TASK PROMPT
Transcribe, word for word, every line from the one containing "[0:00.00-0:01.00]" through the final line of the records, and omit the pictures.

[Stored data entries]

○ ○ ○ ○ ○ ○ ○

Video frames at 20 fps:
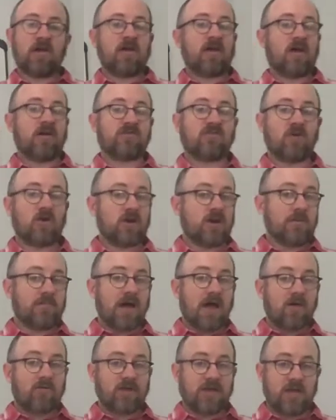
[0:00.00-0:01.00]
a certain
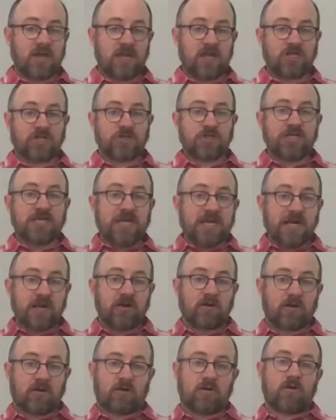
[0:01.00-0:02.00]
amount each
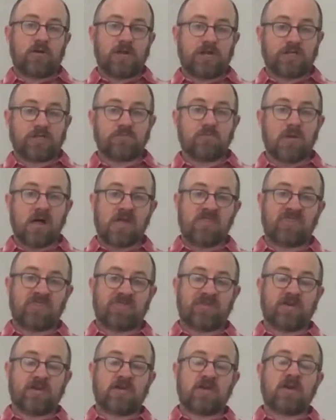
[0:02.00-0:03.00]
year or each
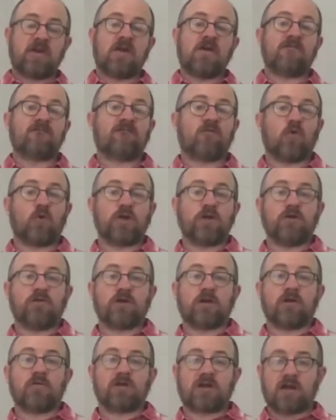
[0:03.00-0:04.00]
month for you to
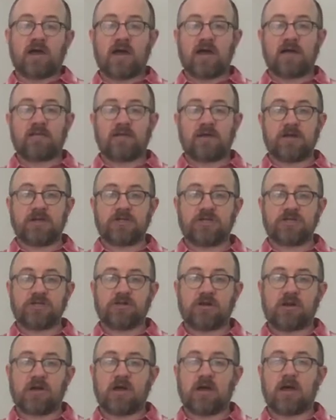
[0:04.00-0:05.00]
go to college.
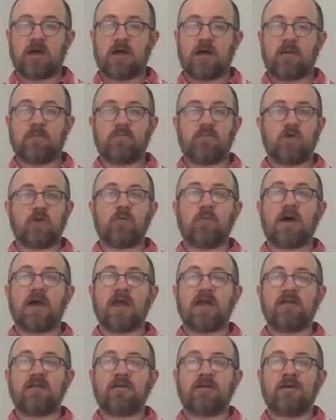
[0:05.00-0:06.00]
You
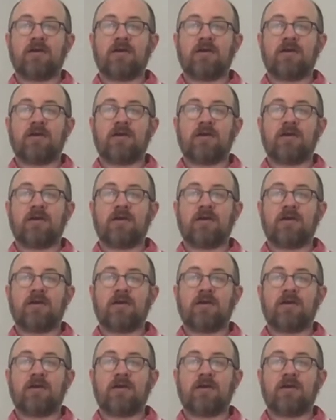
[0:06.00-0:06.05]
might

○ ○ ○ ○ ○ ○ ○

YOUR RESPONSE
[0:00.00-0:01.00]
a certain
[0:01.00-0:02.00]
amount each
[0:02.00-0:03.00]
year or each
[0:03.00-0:04.00]
month for you to
[0:04.00-0:05.00]
go to college.
[0:05.00-0:06.00]
You
[0:06.00-0:06.05]
might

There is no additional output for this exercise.